**Instructions to follow**
In the records below, the part to copy starts at the line containing "[1.00-1.25s]" and goes to the last line; output it exactly, without pictures.
Input records: Begin
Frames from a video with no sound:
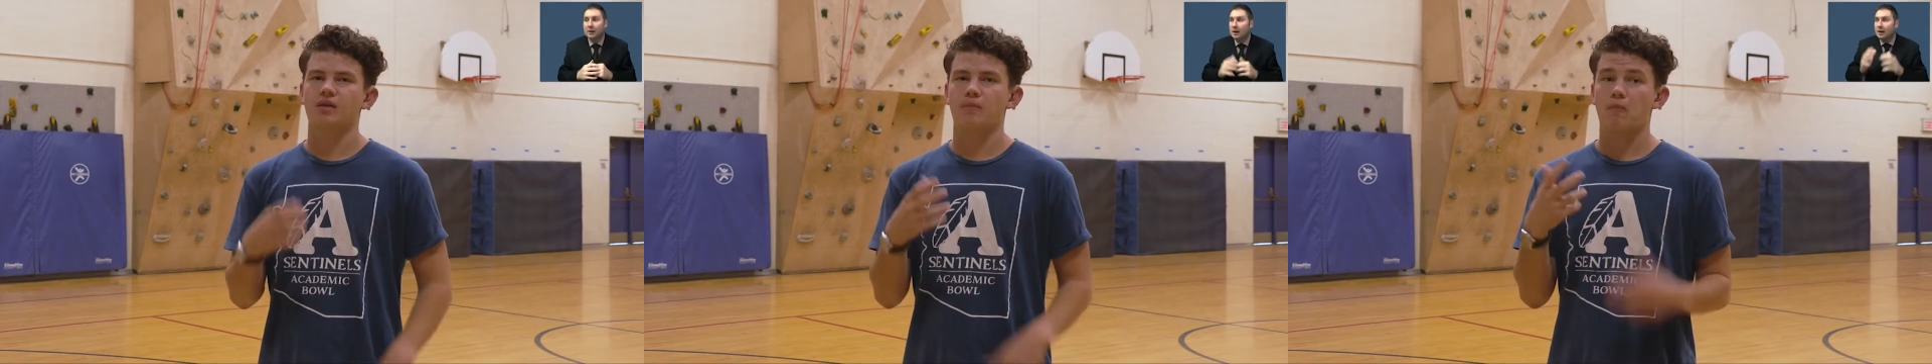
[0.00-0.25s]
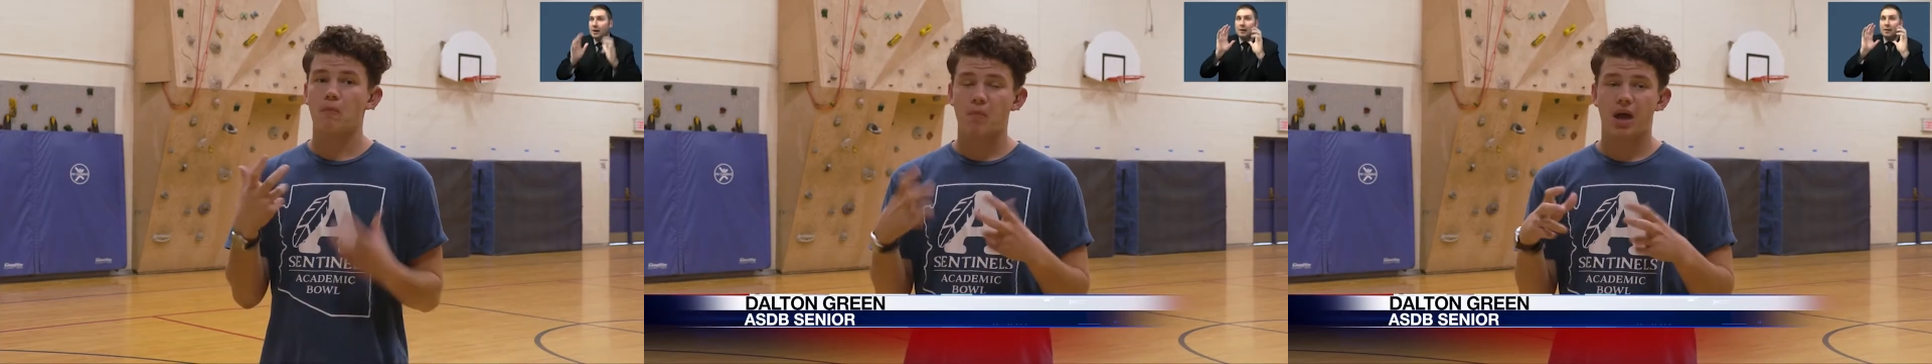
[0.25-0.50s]

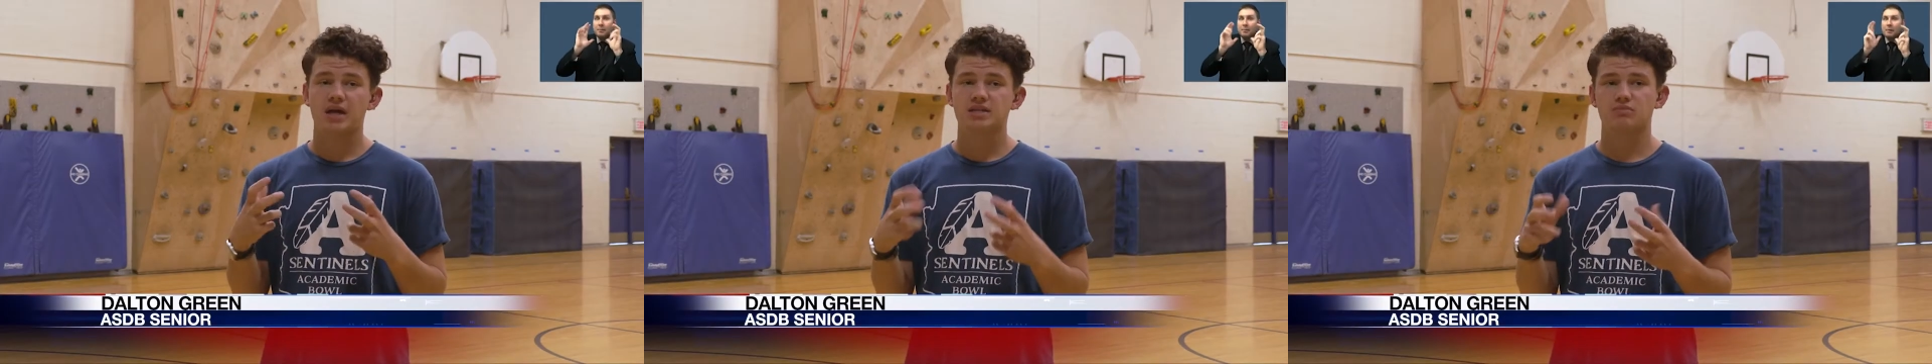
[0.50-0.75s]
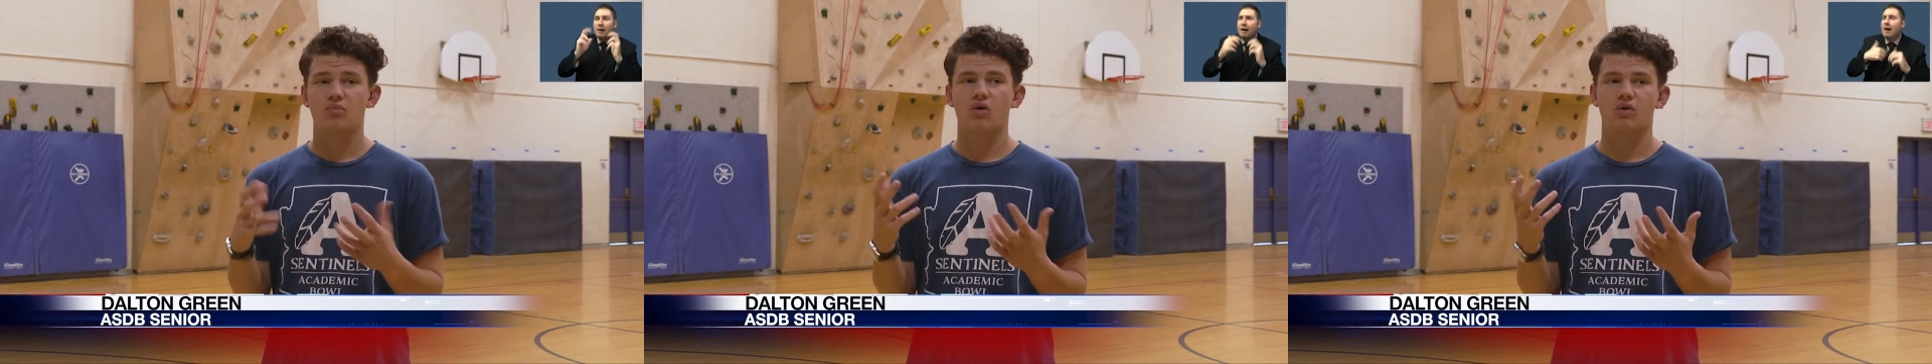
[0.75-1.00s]
In
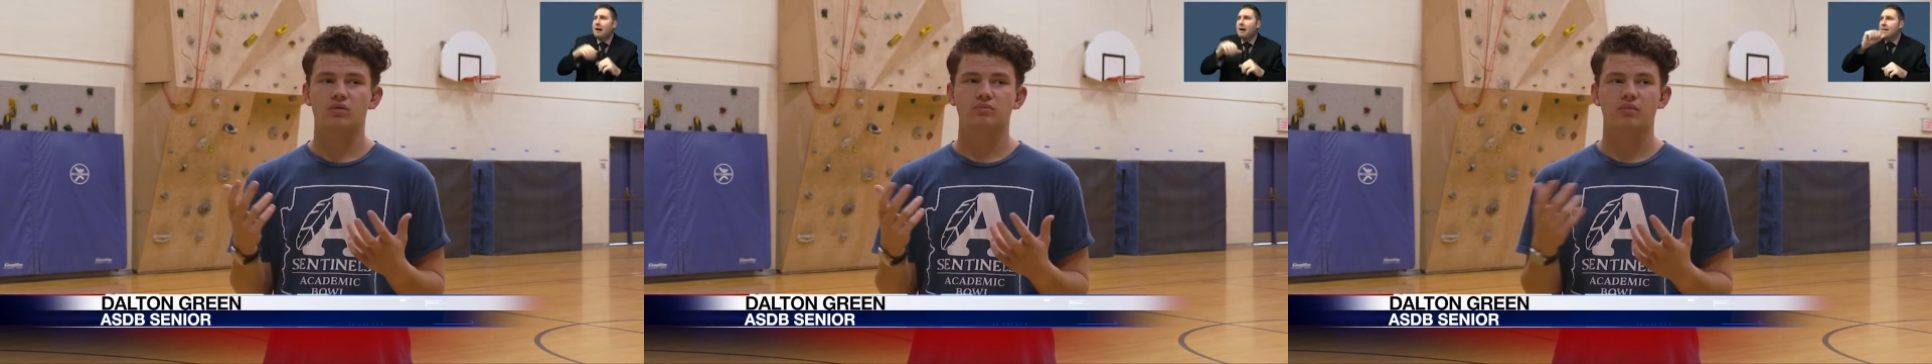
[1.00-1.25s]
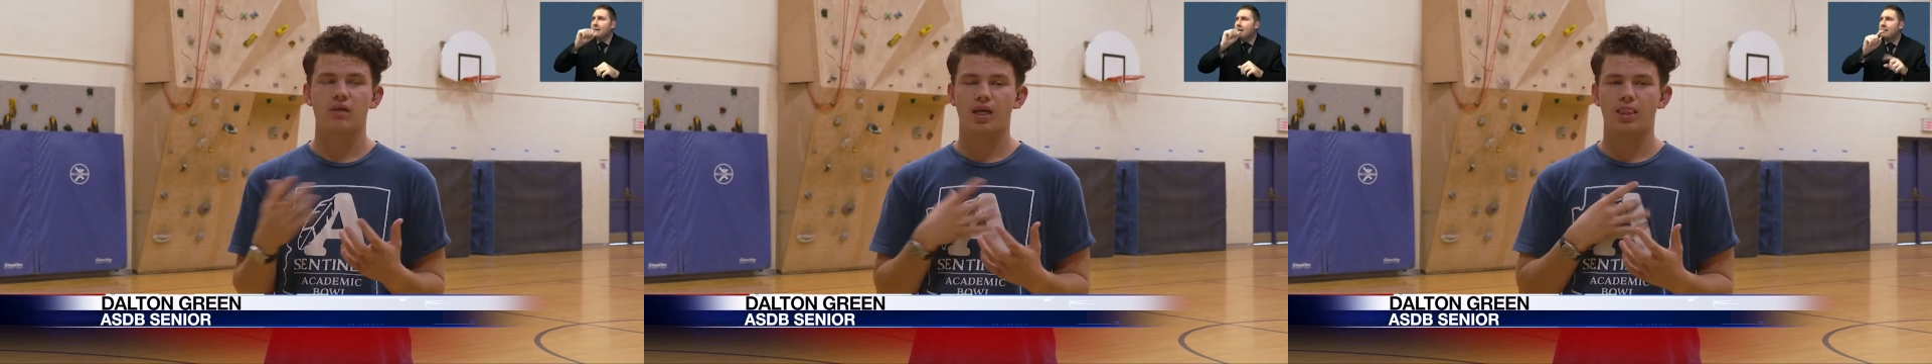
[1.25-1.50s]
basketball,
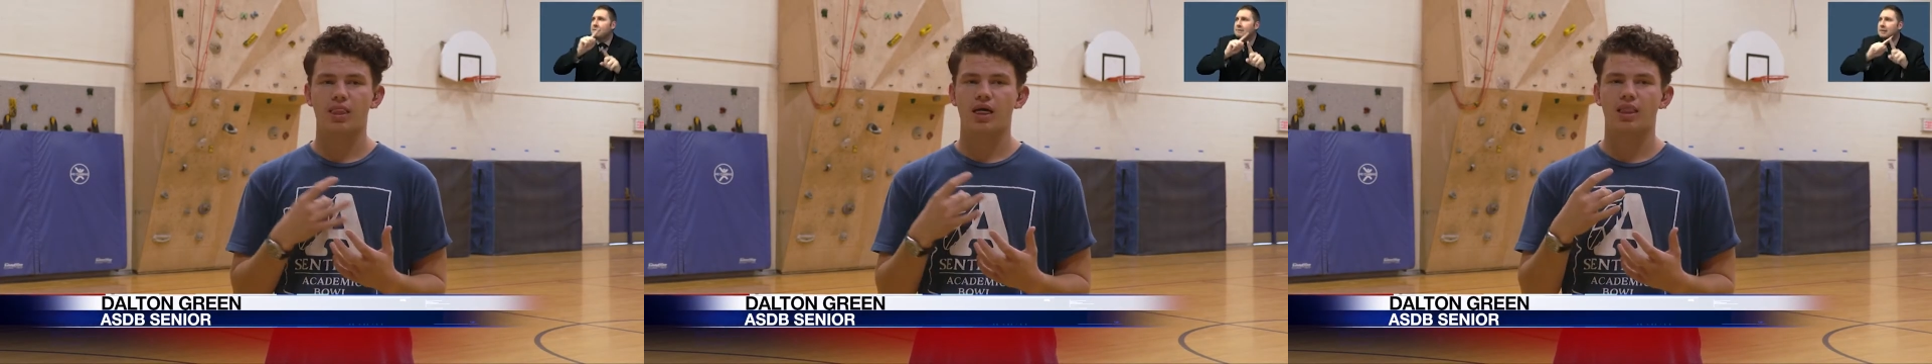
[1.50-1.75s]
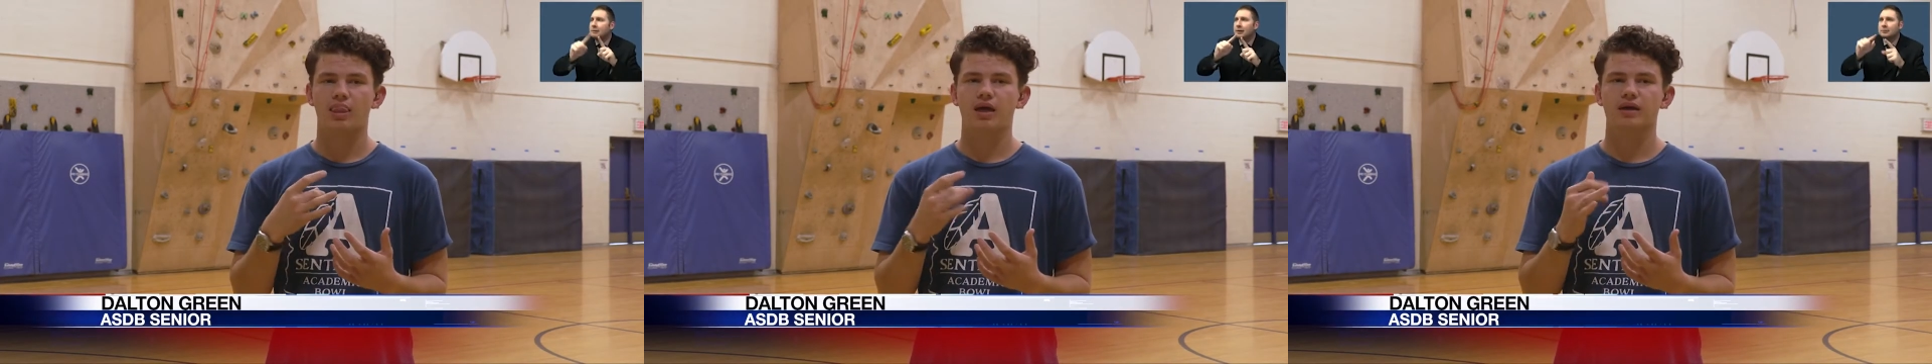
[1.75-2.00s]
I like the
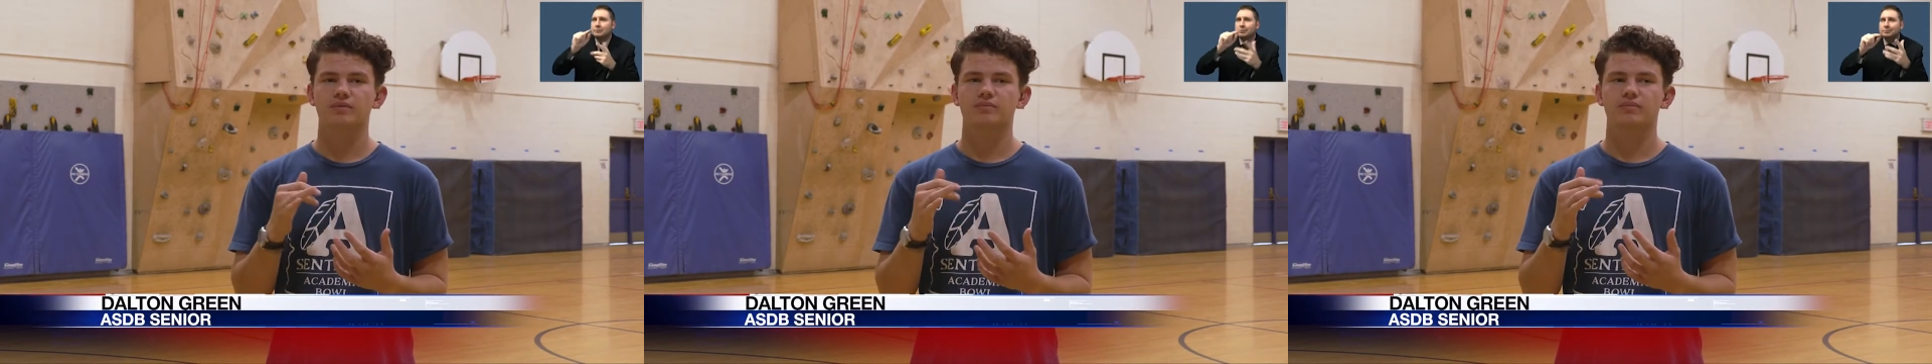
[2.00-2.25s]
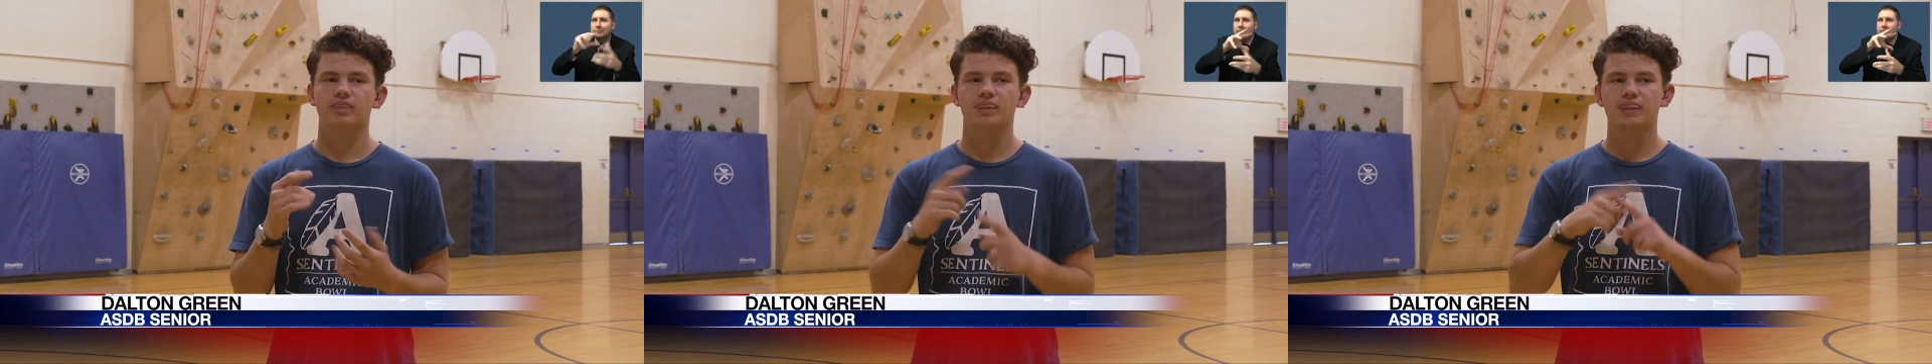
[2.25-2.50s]
different aspects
Input records: End
**Response area**
[1.00-1.25s]
[1.25-1.50s]
basketball,
[1.50-1.75s]
[1.75-2.00s]
I like the
[2.00-2.25s]
[2.25-2.50s]
different aspects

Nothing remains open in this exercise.